■ WHAT TO WORK ON ■
Look through the data below and output, unchanged, every line from the one holding "(832.73 s to 833.73 s)" through the one holding "(840.73 s to 841.73 s)", inclusive. Skip the pictures.

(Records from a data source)

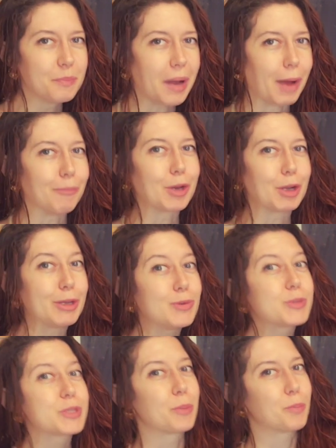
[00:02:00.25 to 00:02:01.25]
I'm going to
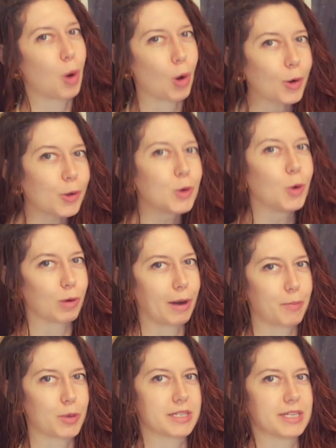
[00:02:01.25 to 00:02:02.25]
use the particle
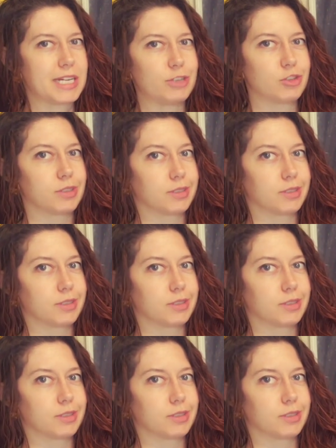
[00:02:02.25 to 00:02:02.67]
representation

* * *

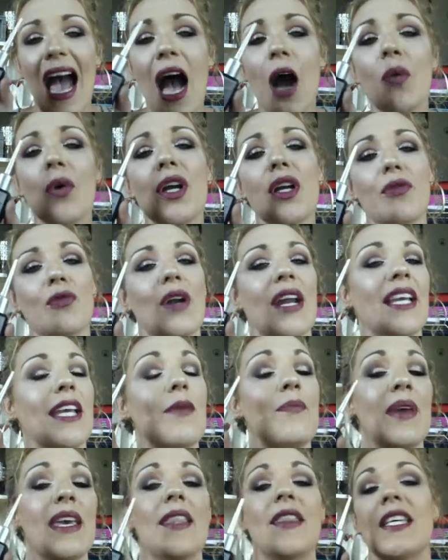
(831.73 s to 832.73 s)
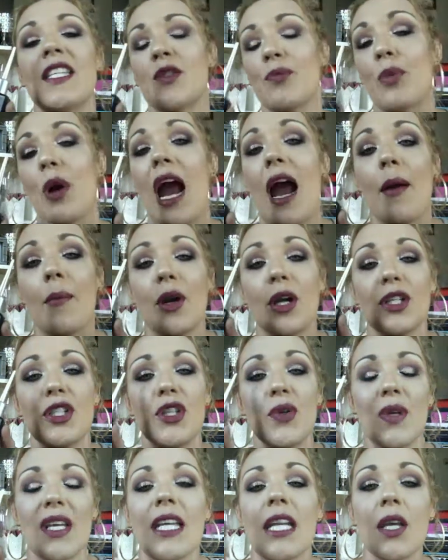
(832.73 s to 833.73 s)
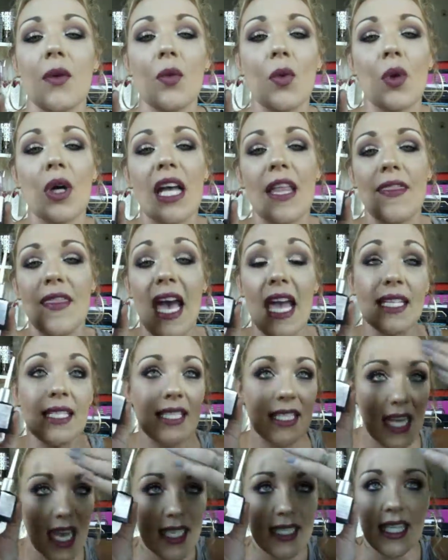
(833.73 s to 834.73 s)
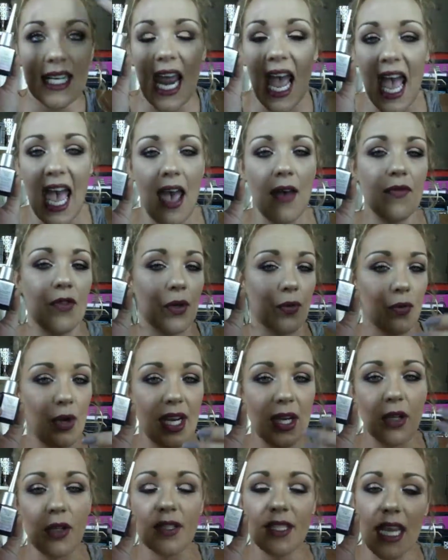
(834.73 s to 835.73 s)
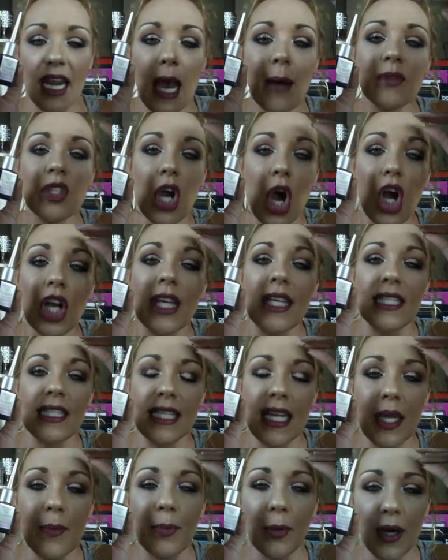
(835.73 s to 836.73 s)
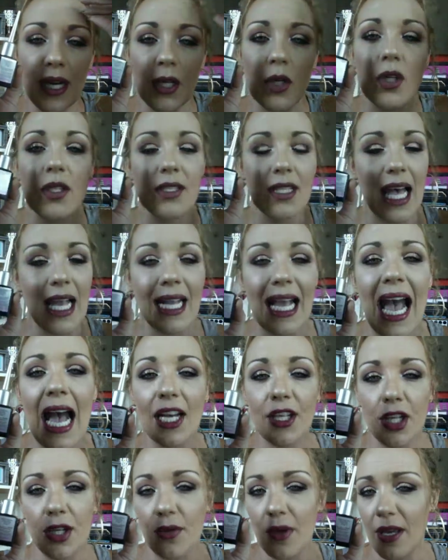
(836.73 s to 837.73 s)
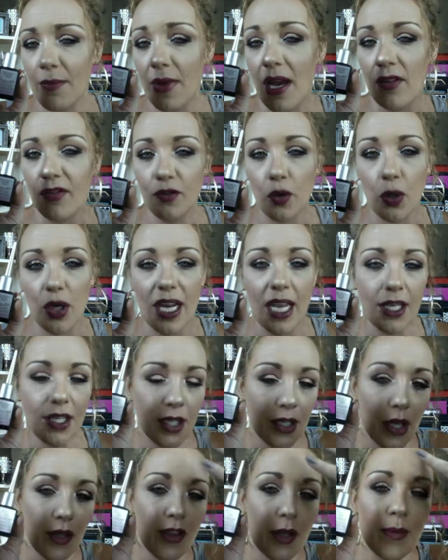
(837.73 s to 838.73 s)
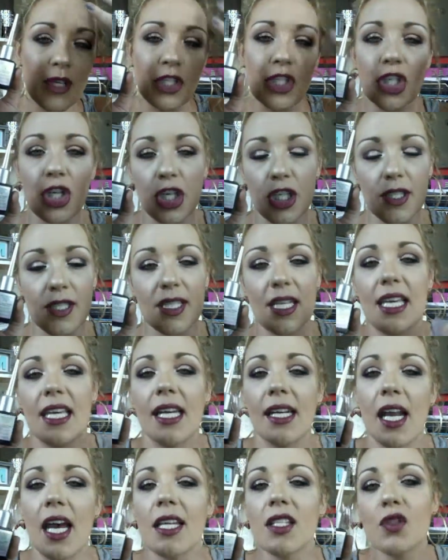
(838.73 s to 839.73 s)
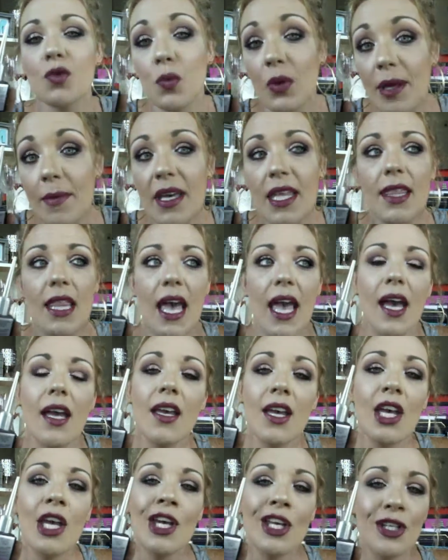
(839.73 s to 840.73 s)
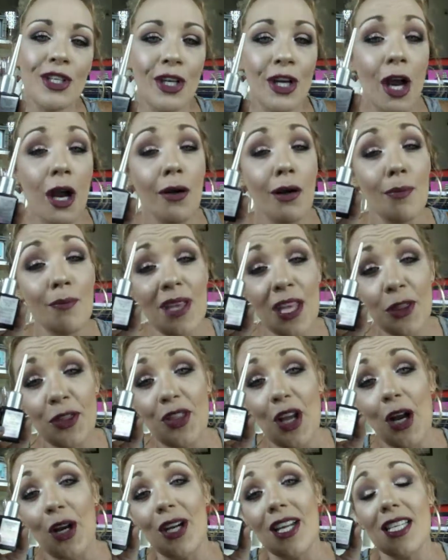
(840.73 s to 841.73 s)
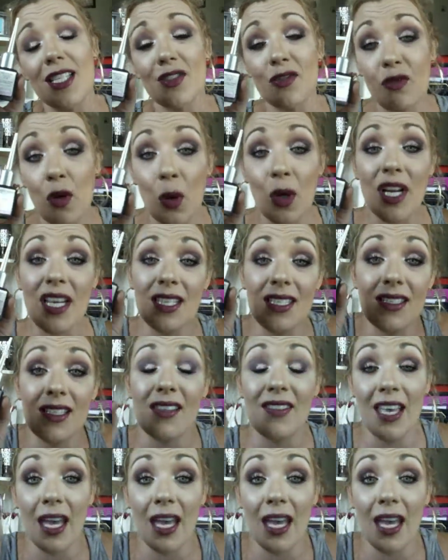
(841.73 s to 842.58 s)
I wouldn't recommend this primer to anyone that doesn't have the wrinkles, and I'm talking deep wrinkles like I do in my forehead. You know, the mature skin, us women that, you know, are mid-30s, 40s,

■ TASK SOLUTION ■
(832.73 s to 833.73 s)
(833.73 s to 834.73 s)
(834.73 s to 835.73 s)
(835.73 s to 836.73 s)
(836.73 s to 837.73 s)
(837.73 s to 838.73 s)
(838.73 s to 839.73 s)
(839.73 s to 840.73 s)
(840.73 s to 841.73 s)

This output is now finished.